Пройдя километров шесть-семь и потеряв пару сотен воинов, помпеянцы забрались на холм, что был возле дороги и вдали от реки, и начали сооружать каструм. Мы расположились ближе к реке. Всю ночь легионы простояли под оружием. Гай Юлий Цезарь был уверен, что противник попробует в темноте прорваться на более удобное место для каструма. Он переоценил полководческие таланты Марка Петрея. Утром, поняв это, проконсул приказал обносить вражеский каструм рвом и валом.
Мне показалось, что Рим не изменился с тех пор, как я был здесь в прошлую эпоху. Наверное, это не так, но я не заметил отличий. Для Гленна и Бойда, выросших в деревнях, этот город кажется чем-то мифическим, причем местом, где собраны все пороки и нет ни одной добродетели.
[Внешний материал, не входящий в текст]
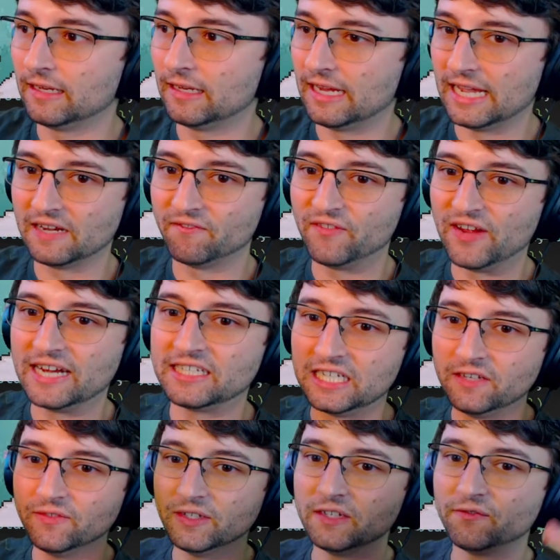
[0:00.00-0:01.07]
And in fact,
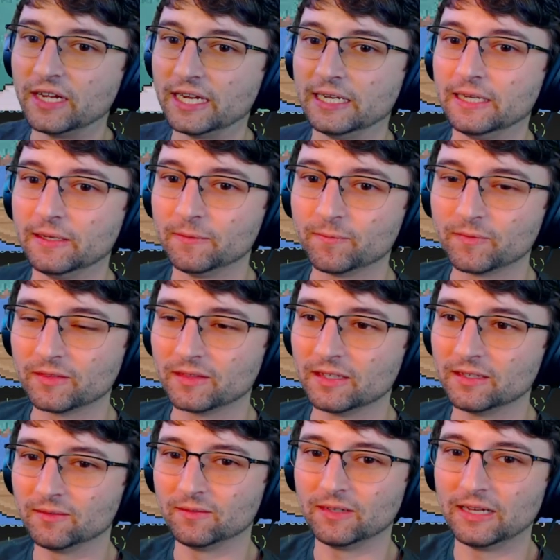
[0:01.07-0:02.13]
even if I
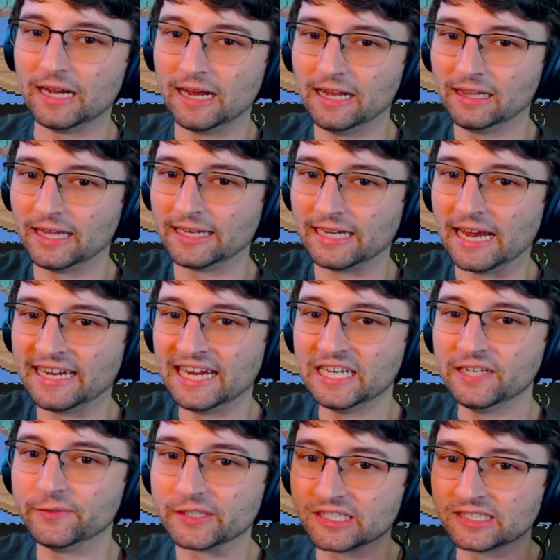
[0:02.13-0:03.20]
can't
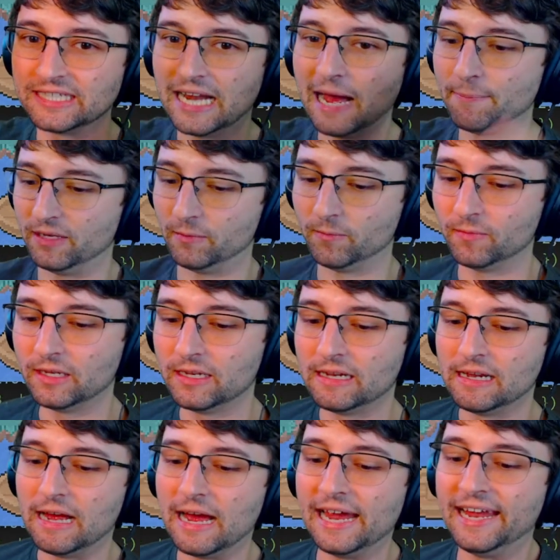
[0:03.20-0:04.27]
even stop him.
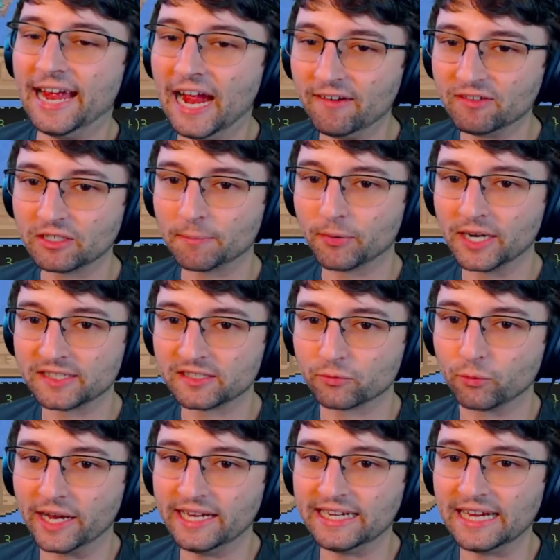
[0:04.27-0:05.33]
I have to press
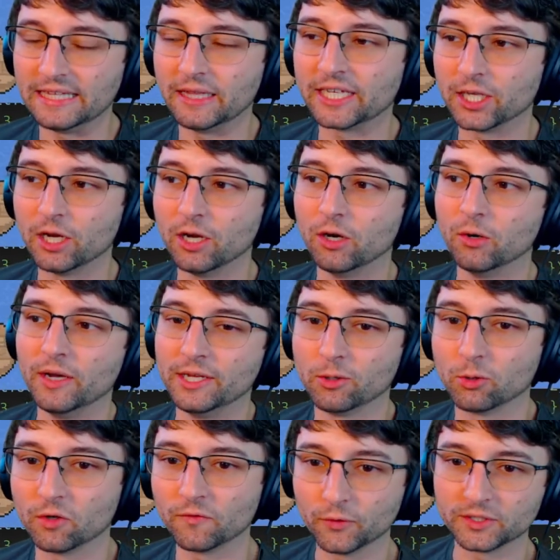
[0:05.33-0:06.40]
right and let go in
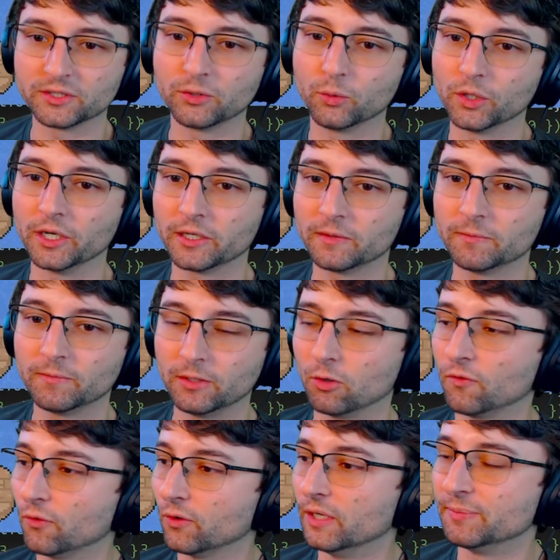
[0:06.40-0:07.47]
order for it to work, in
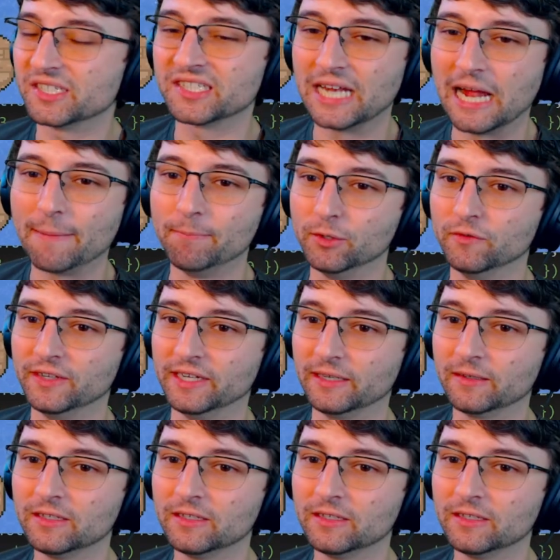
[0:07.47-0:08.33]
order for him to stop moving.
Они уже бывали в Риме, когда, сопровождая Квинта Цицерона в его имение, заночевали в доме старшего брата, но тогда мы приехали под вечер и рано утром покинули город, поэтому не успели толком разглядеть. Высокие дома и толпы народа вгоняют моих помощников в тоску. Оба, оробев, жмутся ко мне, боясь, наверное, что это многолюдье засосет их и проглотит. И это при том, что сейчас мы в свите Гая Юлия Цезаря. Несмотря на то, что его официально назначили диктатором, проконсул, видимо, не уверен в своей безопасности, поэтому прихватил с собой верных и опытных воинов, как легионеров-эвокатов, так и конников, в том числе и меня с моими помощниками. Задержимся в столице Республики, как минимум, на несколько дней, так что Гленн и Бойд успеют обвыкнуться.